Bu bakımdan gazetecilik yaptık.

Demokrat İzmir’e, Yeni Asır’a, Hürriyet’e ve diğer çalıştığım yayınlara hiç ihanet etmedim..

Ancak yüreğimde hep Cumhuriyet’i sevdim, saydım..

O gazete de tıpkı Yeni Asır gibi tarihi bir gazeteydi.

Cumhuriyet’i Atatürk kurdurmuş ve desteklemişti.

Yunus Nadi kökenden Atatürkçü idi..

Bu yüzden.. Bizim gibilerin alnına da, ister Pravda’da çalışmak, ya da New York Times’te ekmek parası kazanmak kazınmış olsa ise, yürek derinliğinde Cumhuriyetçi olmak gerekirdi..

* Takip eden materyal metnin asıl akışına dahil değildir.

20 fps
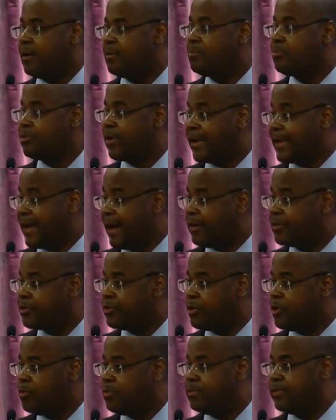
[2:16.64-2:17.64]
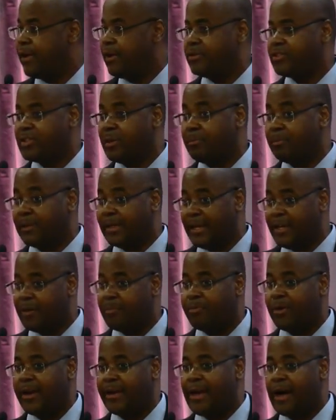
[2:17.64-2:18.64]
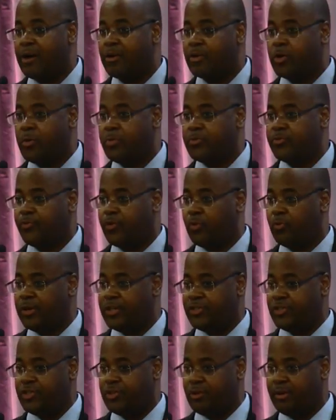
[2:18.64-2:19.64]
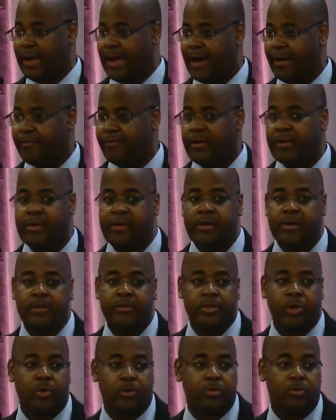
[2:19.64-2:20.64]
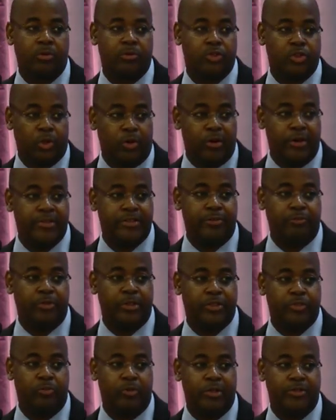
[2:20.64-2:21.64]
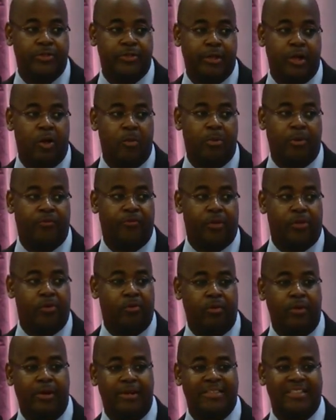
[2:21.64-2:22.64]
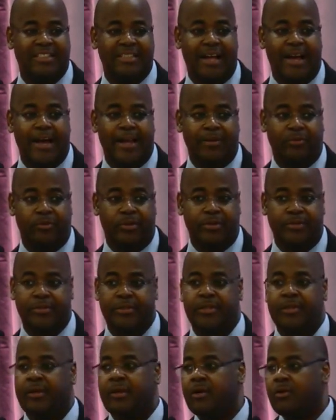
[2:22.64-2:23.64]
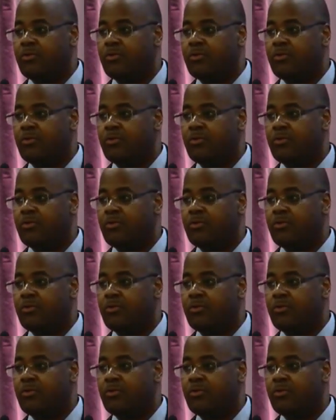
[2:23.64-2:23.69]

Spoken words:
breakout group. There are some later breakout groups for which you have total choice in which ones to go, but for the assigned ones,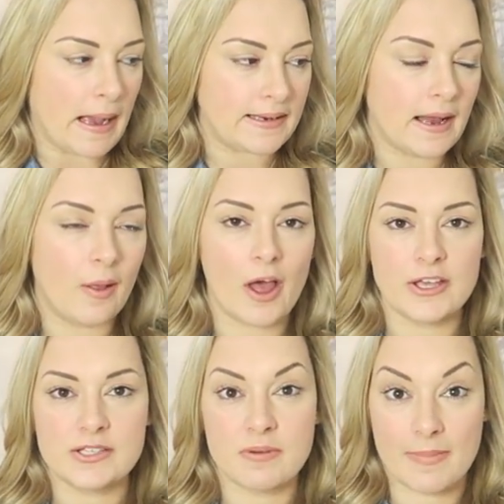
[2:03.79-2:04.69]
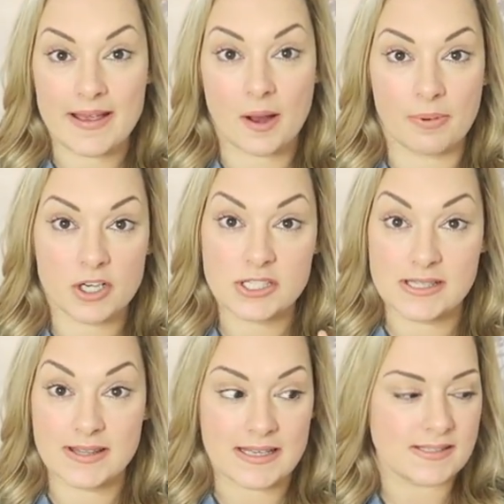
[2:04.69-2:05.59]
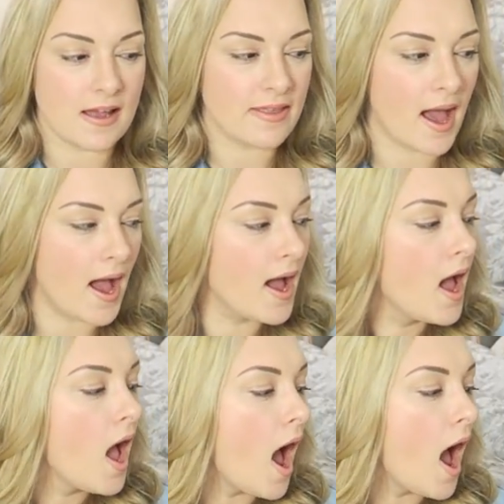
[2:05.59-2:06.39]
back now that I use my makeup brushes and things like that.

Cumhuriyet’te hiç çalışmamış olsak bile, bu böyleydi..

Orası İlhan Selçuk ve yoldaşlarının vatanıydı..

 

2019 Caddebostan Kültür Merkezi.. Ulusal Kurtuluş Sergimin ve panelin hatırası.. Yaşar Aksoy, Sinan Meydan, Alev Coşkun, Prof.Zafer Toprak, Mehmet Ali Güller.

 

İlhan Selçuk, Hikmet Çetinkaya ve Cumhuriyetçiler

Yüzbaşı Selahattin’in yoldaşlarından birisi de İlhan Selçuk’tur. İlhan Selçuk, İzmir Kitap Fuarları sürecinin ilk sayfasında, ilk gün, ilk konuşmayı yapan kişidir. Onu öncelikle Yüzbaşı Selahattin ile tanırım. Kitapların dünyasında ilerlerken Türk romanının öncelikli yapıtlarından “Yüzbaşı Selahattin’in Romanı”nı iyi tanımamız gerekir.

“Yüzbaşı Selahattin’in Romanı”, İlhan Selçuk tarafından kaleme alınarak yayına hazırlanan bir Kurtuluş Savaşı belgesel romanıdır. “Selahattin Yurtoğlu” isimli bir yurtsever Türk subayının hatıratının roman sayfalarına dönüştüğü bu iki ciltlik 1973 basımı yapıt, Kemal Tahir’in “Yorgun Savaşçı” romanının 1968’de Yunus Nadi Armağanı’nı kazanmasıyla başlayan bir sürecin sonunda gün yüzüne çıkmıştır.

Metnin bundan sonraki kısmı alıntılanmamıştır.